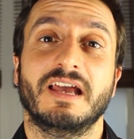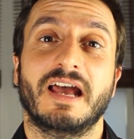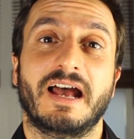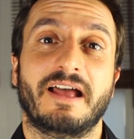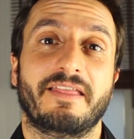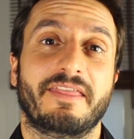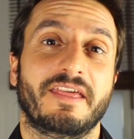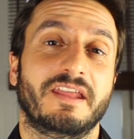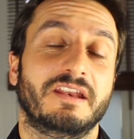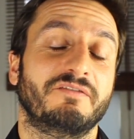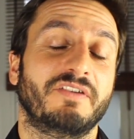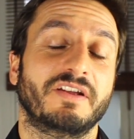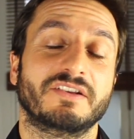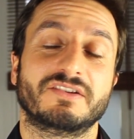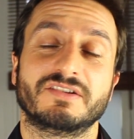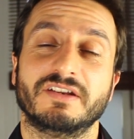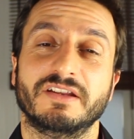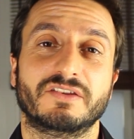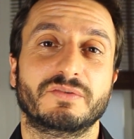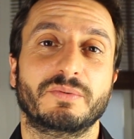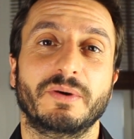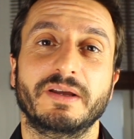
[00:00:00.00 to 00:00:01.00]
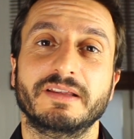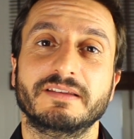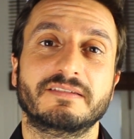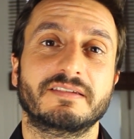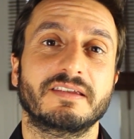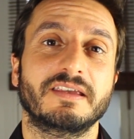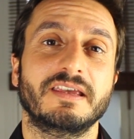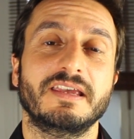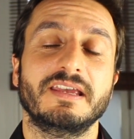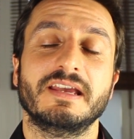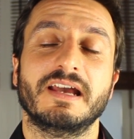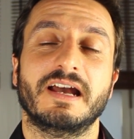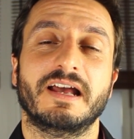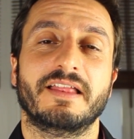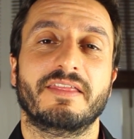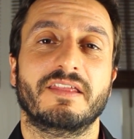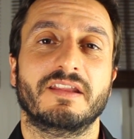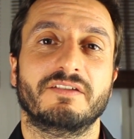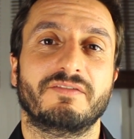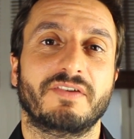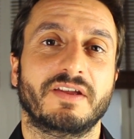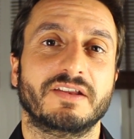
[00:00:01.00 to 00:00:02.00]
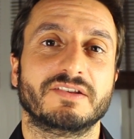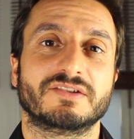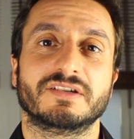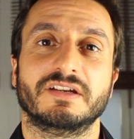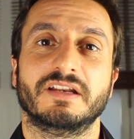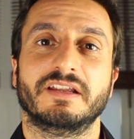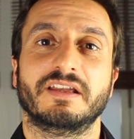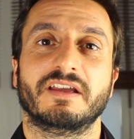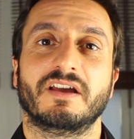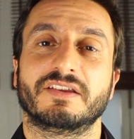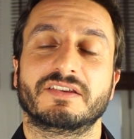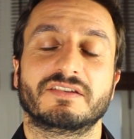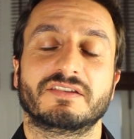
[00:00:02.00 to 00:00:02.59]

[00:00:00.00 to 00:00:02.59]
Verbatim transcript: and then eventually twenty, and then eventually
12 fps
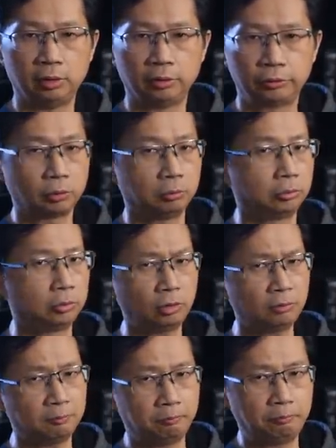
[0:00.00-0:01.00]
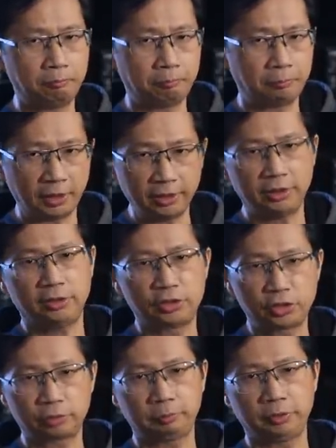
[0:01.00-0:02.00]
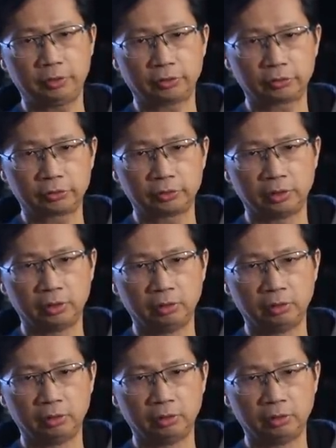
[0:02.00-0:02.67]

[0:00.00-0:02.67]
So don't buy it just because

----

Task brief:
Transcribe each record exactly as it appears, but omit every picture.

Response box:
[00:00:00.00 to 00:00:01.00]
[00:00:01.00 to 00:00:02.00]
[00:00:02.00 to 00:00:02.59]

[00:00:00.00 to 00:00:02.59]
Verbatim transcript: and then eventually twenty, and then eventually
12 fps
[0:00.00-0:01.00]
[0:01.00-0:02.00]
[0:02.00-0:02.67]

[0:00.00-0:02.67]
So don't buy it just because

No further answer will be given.